A History of Blacks and the Law

Data News Staff Edited Report In a country where the promise of liberty and justice for all appears in the founding documents. While this is a laudable goal, the United States continues to amend itself [...]

A History of Blacks and the Law

Data News Staff Edited Report

In a country where the promise of liberty and justice for all appears in the founding documents. While this is a laudable goal, the United States continues to amend itself into becoming a more perfect union. Blacks and the struggle for equal rights and protection is a journey that spans from1619 until today. Data News Weekly, in honor of Black History Month is giving our readers a brief snapshot of this history in hopes to educate, inform and inspire our community.

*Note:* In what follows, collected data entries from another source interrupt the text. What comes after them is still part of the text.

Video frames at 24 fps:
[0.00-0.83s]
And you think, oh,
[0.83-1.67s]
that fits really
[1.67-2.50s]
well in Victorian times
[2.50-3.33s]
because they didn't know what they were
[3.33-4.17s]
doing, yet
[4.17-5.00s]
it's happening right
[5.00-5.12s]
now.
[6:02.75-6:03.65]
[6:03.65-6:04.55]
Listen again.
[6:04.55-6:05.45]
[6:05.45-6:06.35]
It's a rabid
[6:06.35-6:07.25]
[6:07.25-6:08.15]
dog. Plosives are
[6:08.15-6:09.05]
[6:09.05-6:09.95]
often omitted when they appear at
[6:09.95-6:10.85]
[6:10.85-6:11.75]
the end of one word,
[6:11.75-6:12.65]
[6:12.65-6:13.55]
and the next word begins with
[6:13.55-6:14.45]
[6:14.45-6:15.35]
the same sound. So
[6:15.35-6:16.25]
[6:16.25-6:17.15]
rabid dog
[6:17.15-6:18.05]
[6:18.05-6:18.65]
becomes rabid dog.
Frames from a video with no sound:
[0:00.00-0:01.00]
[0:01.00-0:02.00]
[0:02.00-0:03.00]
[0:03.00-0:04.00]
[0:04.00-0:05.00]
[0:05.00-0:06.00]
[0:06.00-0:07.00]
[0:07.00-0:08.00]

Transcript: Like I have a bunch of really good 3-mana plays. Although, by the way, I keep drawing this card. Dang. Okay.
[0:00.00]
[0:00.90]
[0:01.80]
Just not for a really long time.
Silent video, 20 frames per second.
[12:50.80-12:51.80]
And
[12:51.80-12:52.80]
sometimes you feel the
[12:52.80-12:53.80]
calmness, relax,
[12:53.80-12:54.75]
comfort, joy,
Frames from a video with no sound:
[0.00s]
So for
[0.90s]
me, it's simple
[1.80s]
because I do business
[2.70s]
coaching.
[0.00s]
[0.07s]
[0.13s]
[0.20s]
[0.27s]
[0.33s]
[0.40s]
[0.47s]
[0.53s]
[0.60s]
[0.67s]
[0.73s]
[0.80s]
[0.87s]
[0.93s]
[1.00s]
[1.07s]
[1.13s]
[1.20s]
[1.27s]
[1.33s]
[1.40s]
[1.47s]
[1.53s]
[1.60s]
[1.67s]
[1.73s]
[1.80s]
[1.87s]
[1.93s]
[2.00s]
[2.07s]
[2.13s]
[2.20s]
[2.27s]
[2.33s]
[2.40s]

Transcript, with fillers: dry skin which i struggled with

September 17, 1668 — October 20, 1669
Casual Killing Act of 1669
Passed by the Virginia General Assembly, the Casual Killing Act declared that if a slave died while resisting his master, the master would be deemed not to have acted with malice. The law effectively made it legal for masters to kill their slaves at will in the process of inflicting punishment.

February 28, 1803
Ban on the Importation of “Any Negro, Mulatto, or Other Person of Colour” (Bold)
Fearing that anti-slavery sentiment would spread across the United States, Southern slaveowners sought to restrict the migration of Black Freeman. The 1803 act prohibited the importation of “any negro, mulatto, or other person of color, not being a native, a citizen, or a registered seaman, natives of countries beyond the Cape of Good Hope.”

March 6, 1857
Dred Scott v. Sanford
Amid increasing political division, Dread Scott, a slave, had been transported from a slave, from the slave holding State of Missouri to free areas where slavery was illegal. Scott sued for his freedom, claiming he had been freed when he was taken into a free U.S. territory. In a landmark decision, the Supreme Court held that Scott and other Black people, whether slave or free, were not citizens of the United States and could not enjoy the rights and privileges of the Constitution, including the right to sue.

June 19, 1865
Juneteenth
Although President Lincoln’s Emancipation Proclamation had officially outlawed slavery over two years earlier, this information only gradually spread throughout the country as Union troops advanced. June 19, 1865, marks the date that Major General Gordon Granger arrived in Galveston, Texas, at the far reaches of the Confederacy, and announced the end of both the Civil War and slavery.

March 27, 1876
United States v. Cruikshank
Following a disputed gubernatorial election in Louisiana that led to the massacre of dozens of African Americans by White supremacists, federal charges were brought against several Whites who had conspired to deprive citizens of their First and Second Amendment Rights. The Supreme Court reversed the convictions of White supremacist and severely weakened efforts to protect African Americans’ civil rights and left them at the mercy of state governments.

April 1, 1935
Scottsboro Case
Nine African American teenagers in Alabama were accused of raping two White women. In a case now considered a miscarriage of justice in the nation’s legal system, the rushed trial included an all-White jury and disruptive lynch mobs in a state that had long disenfranchised Blacks. All but two of the two teenagers served prison sentences, even though one of the alleged victims later admitted fabricated the rape story.

June 12, 1967
Loving v. Virginia
Mildred Loving, a woman of African American ancestry, was imprisoned along with her White husband Richard Loving for violating Virginia’s Racial Integrity Act of 1924, which criminalized marriage between White people and people of color. The Supreme Court held laws banning interracial marriages unconstitutional.

February 24, 2021
George Floyd Justice in Policing Act
In response to the police killings of George Floyd in Minnesota and Breonna Taylor in Kentucky, and other Black Americans, House Democrats introduced the George Floyd Justice in Policing Act to combat racial bias, excessive force, and misconduct in policing. The act seeks to hold law enforcement accountable for misconduct, improves transparency through data collection, and reforms police training and policies.